Run the picker on your actual workload to see how the addition of these models affects your specific recommendation. For many workloads I’ve already audited internally, the new winner is either DeepSeek or Qwen — and the previous winner was rarely wrong, just more expensive than it needed to be.
Once you stop iterating with critical readers, your defaults calcify.
What we still don’t cover
Two notable absences I want to be explicit about. The calculator and picker still don’t include:
AI agents (Manus, Devin, Operator, Replit Agent). These are products built on top of base models, not base models themselves. They have their own pricing structures — usually per-task or per-month, not per-token — and a direct cost comparison with raw API pricing is apples-to-oranges. They belong in a separate piece. Coverage is on the roadmap.
Specialized models (Cohere Command R, Mistral Codestral, Voyage embeddings, ElevenLabs).

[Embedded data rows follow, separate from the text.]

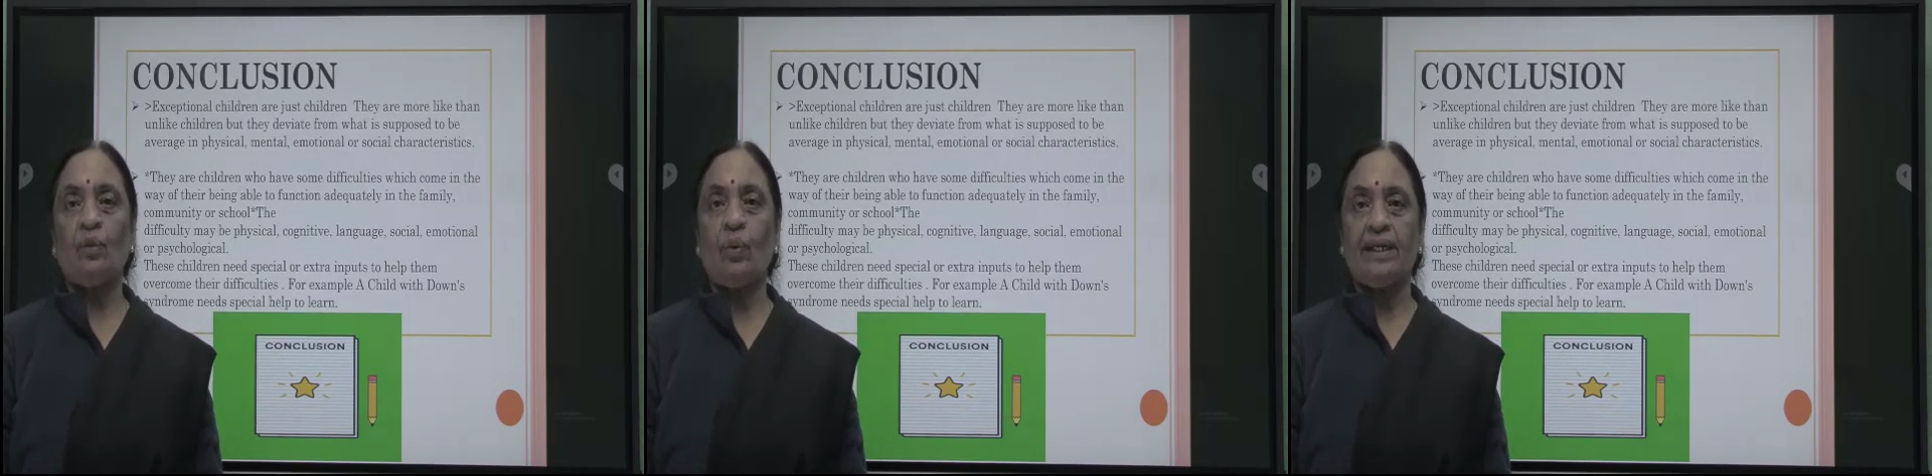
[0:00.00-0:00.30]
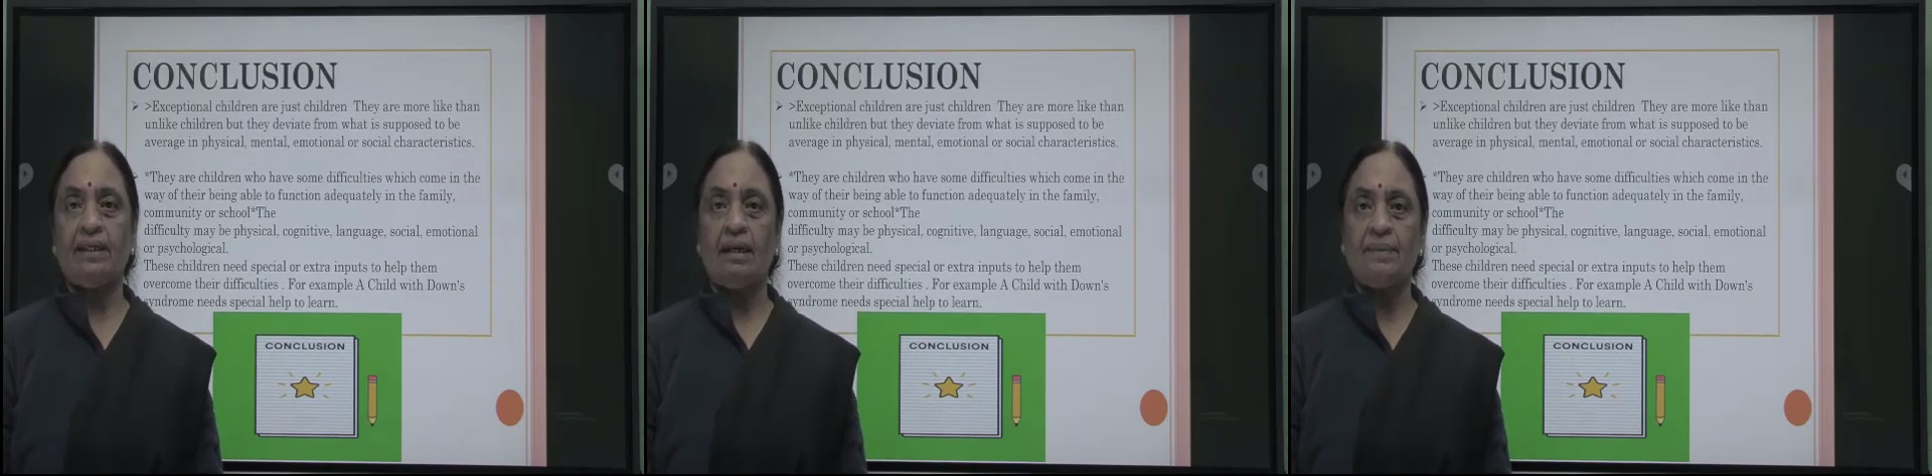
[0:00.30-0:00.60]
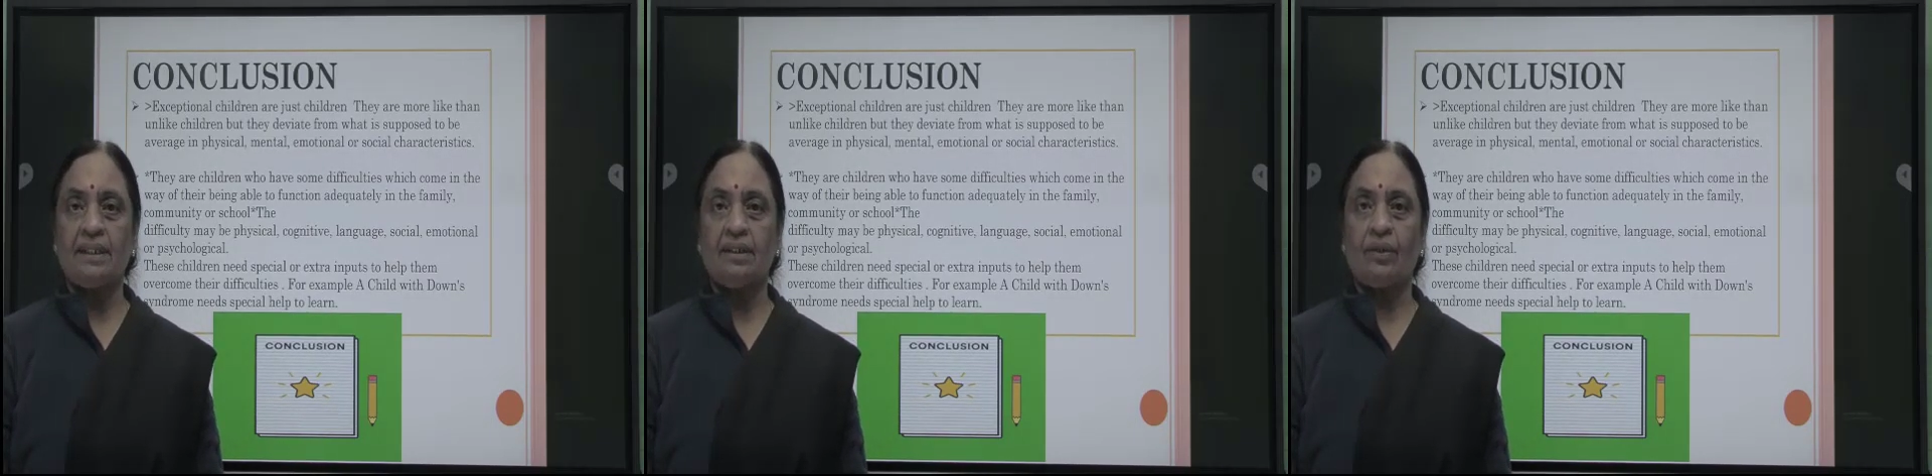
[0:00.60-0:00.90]
that one
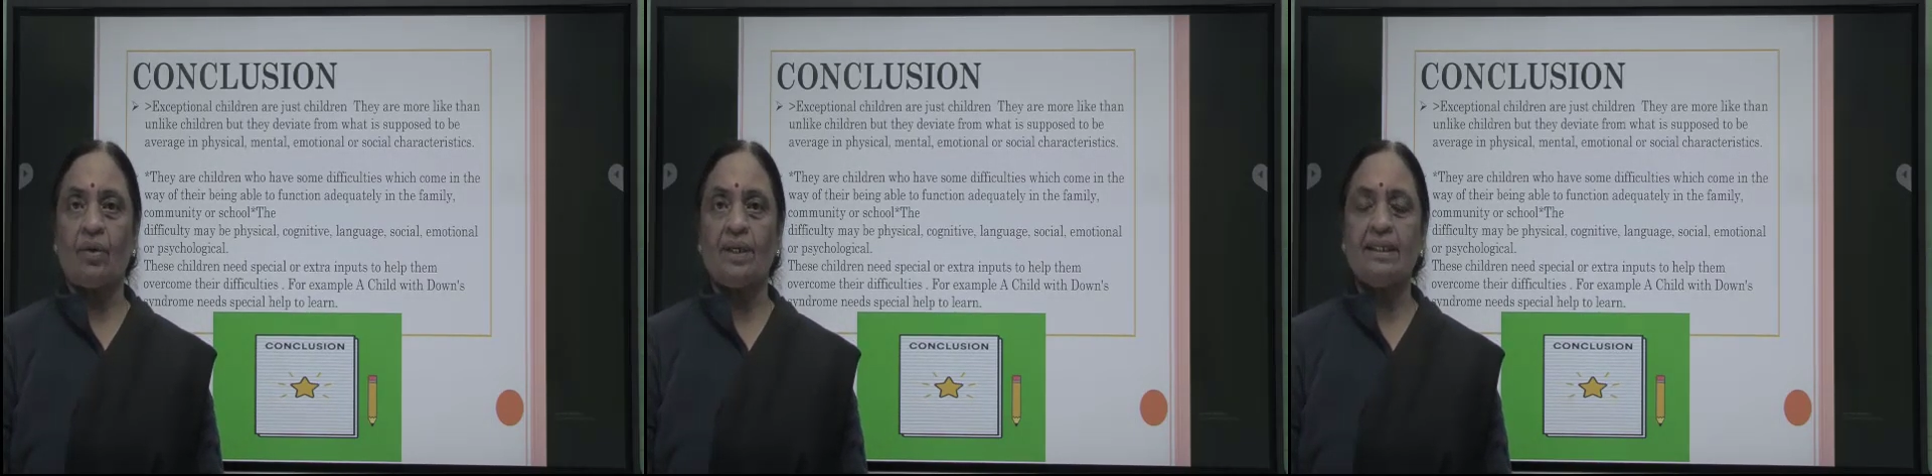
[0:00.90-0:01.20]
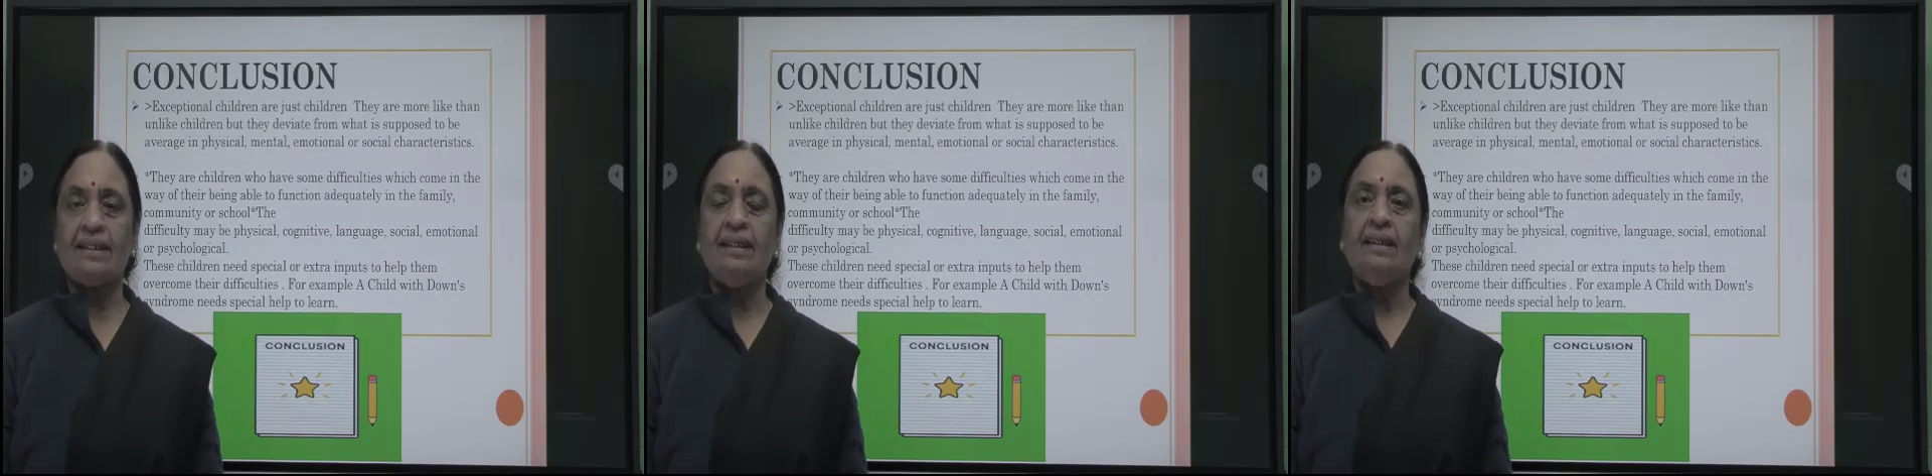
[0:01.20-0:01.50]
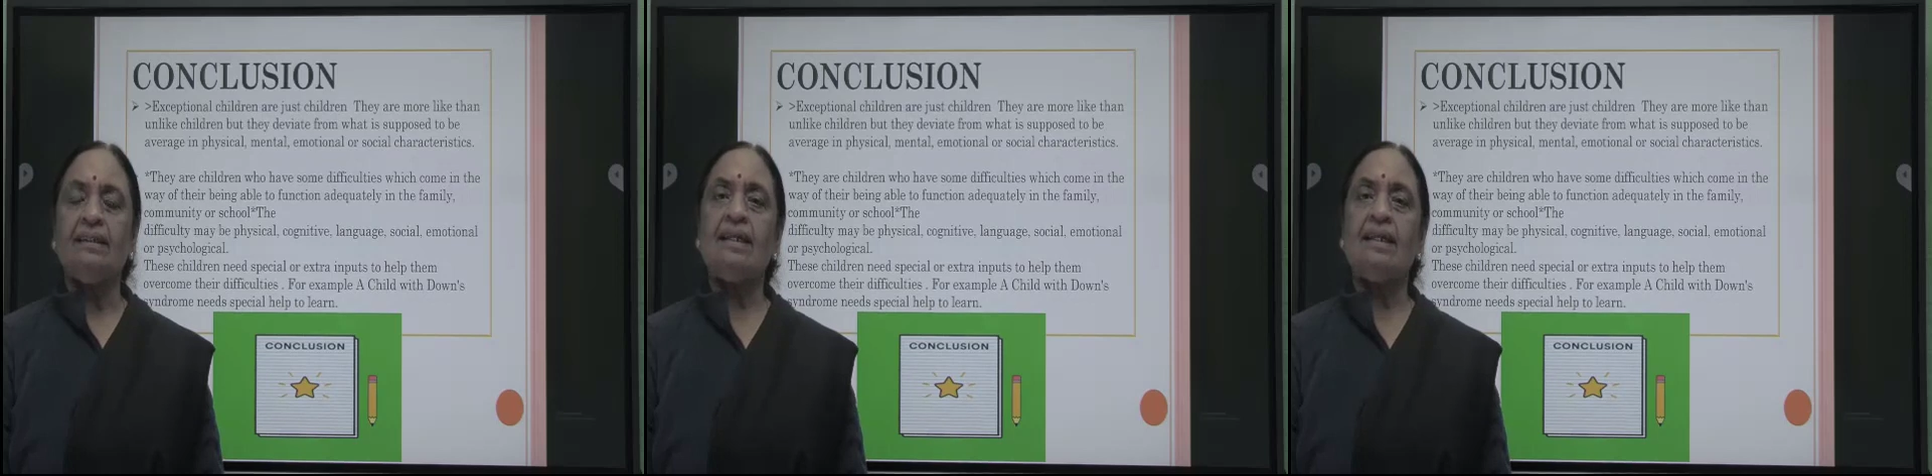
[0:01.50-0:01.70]
comes across,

Each has a specific niche where they’re the right call (Codestral for code completion specifically, Voyage for embeddings, etc.), but they don’t slot into “default chat / agent / RAG” workloads the same way the ten models on the chart do. We may add a “specialized models” companion tool if reader demand suggests it.
If there’s another model you think should be on the chart that isn’t — say so. Both tools are designed to be extended; updates are five-minute changes to a typed data file. The original miss happened because nobody outside told us early enough, and once you stop iterating with critical readers, your defaults calcify. So: tell us what’s wrong.
The chart is now what it should have been at launch. Thank you to the reader who pushed back.